Quant à la collecte de vêtements, elle se poursuit au Bucafin, à l'Auberge Internationale et la Démarche des premiers quartiers secteur Cap-de-la-Madeleine.
Existant depuis 2003, mais sous ce nom depuis 2007, L'Accorderie compte près de 300 membres qui échangent des services entre eux. Outre les ateliers de formation et les repas communautaires, un groupe d'achat collectif mensuel permet aussi aux membres d'économiser.

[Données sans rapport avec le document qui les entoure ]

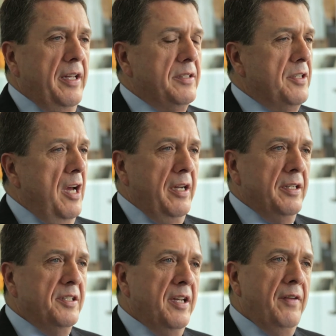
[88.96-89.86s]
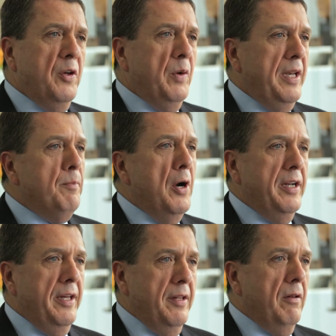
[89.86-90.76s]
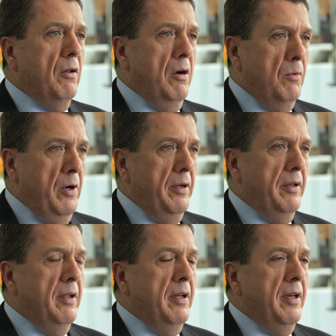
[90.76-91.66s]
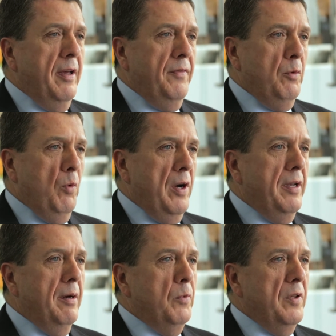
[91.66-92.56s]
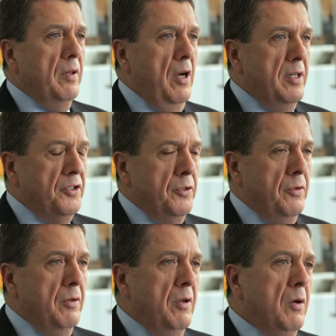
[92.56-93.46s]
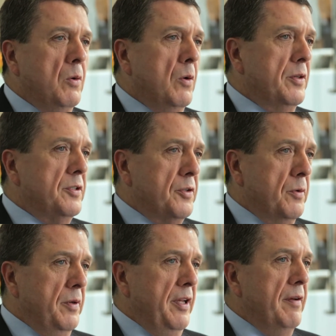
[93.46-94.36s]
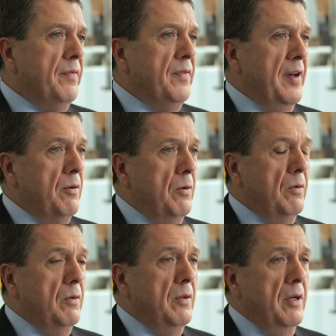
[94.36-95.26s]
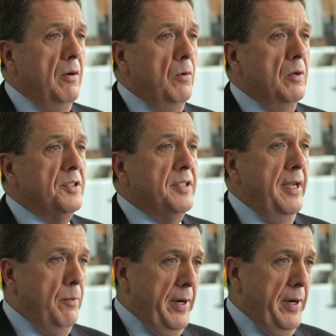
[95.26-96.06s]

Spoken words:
It's not going to save you any money in the long run if you wind up with a lawsuit or the scrutiny of federal or state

«Au cours de la dernière année, c'est pour 17 000 $ de nourriture que les membres ont acheté et par l'achat regroupé, c'est une économie de 30 % à 40 % sur la facture d'épicerie», souligne la coordonnatrice, Michelle Plante, tout en évoquant également le service de crédit solidaire.
Pour sa part, la coordonnatrice adjointe à la Démarche des premiers quartiers, Marie-Pierre Leblanc, croit qu'il faut travailler à faire renaître cette entraide et ces échanges de services «qui étaient plus naturels autrefois lorsque les gens se connaissaient davantage».
Il existe deux autres Accorderies, à Montréal et Québec, et le réseau est en expansion avec le démarrage tout récent d'une Accorderie à Shawinigan en janvier dernier.
En ce qui concerne l'activité de financement du week-end prochain, le CMI a ouvert toutes grandes ses portes tandis que les Artisans de paix et le comptoir vestimentaire de Comsep prêtent du matériel et un camion pour assurer la logistique du transport.
«C'est à la population maintenant de venir démontrer sa solidarité en venant acheter des vêtements», conclut Paule Vermot-Desroches.